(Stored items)
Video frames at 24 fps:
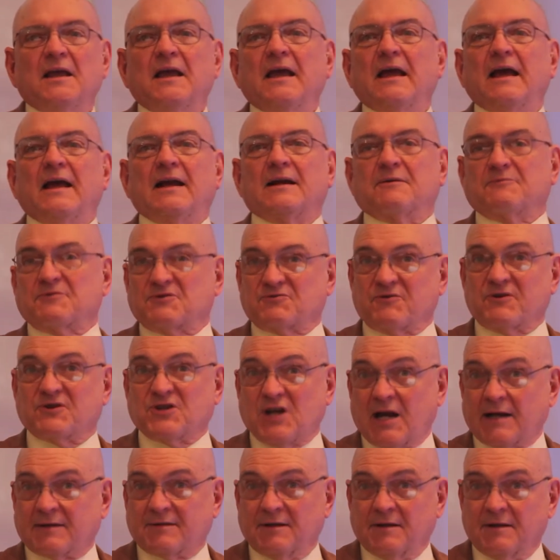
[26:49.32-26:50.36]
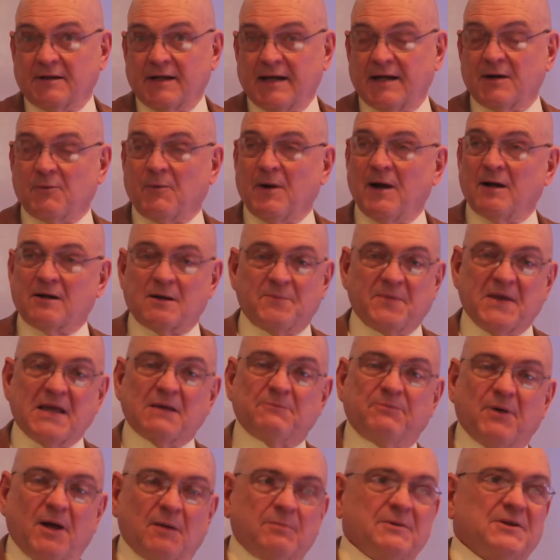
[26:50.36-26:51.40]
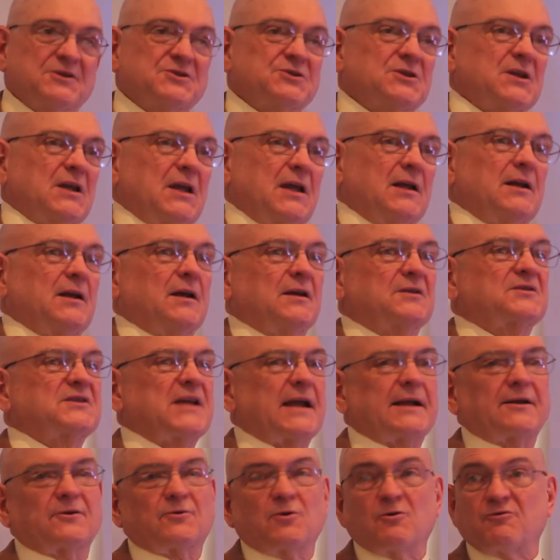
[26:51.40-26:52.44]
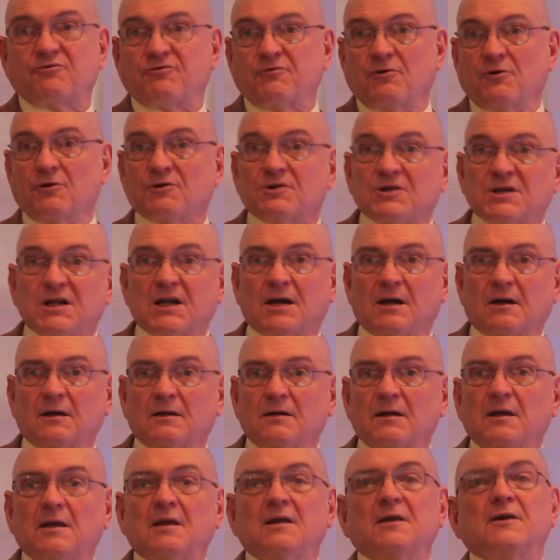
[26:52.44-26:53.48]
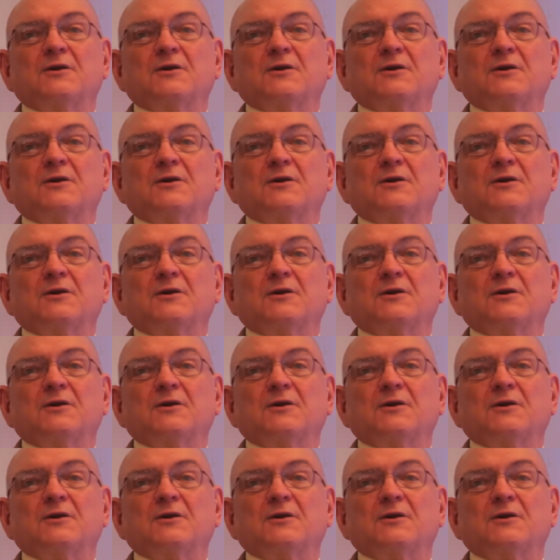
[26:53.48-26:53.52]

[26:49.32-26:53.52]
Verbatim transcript: and it was rejected. And it wound up being published in a second or third tier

Work to complete
With the pictures left out, transcribe exactly the lines from the line holding "[26:52.44-26:53.48]" through the closing line of the entries.

Reply
[26:52.44-26:53.48]
[26:53.48-26:53.52]

[26:49.32-26:53.52]
Verbatim transcript: and it was rejected. And it wound up being published in a second or third tier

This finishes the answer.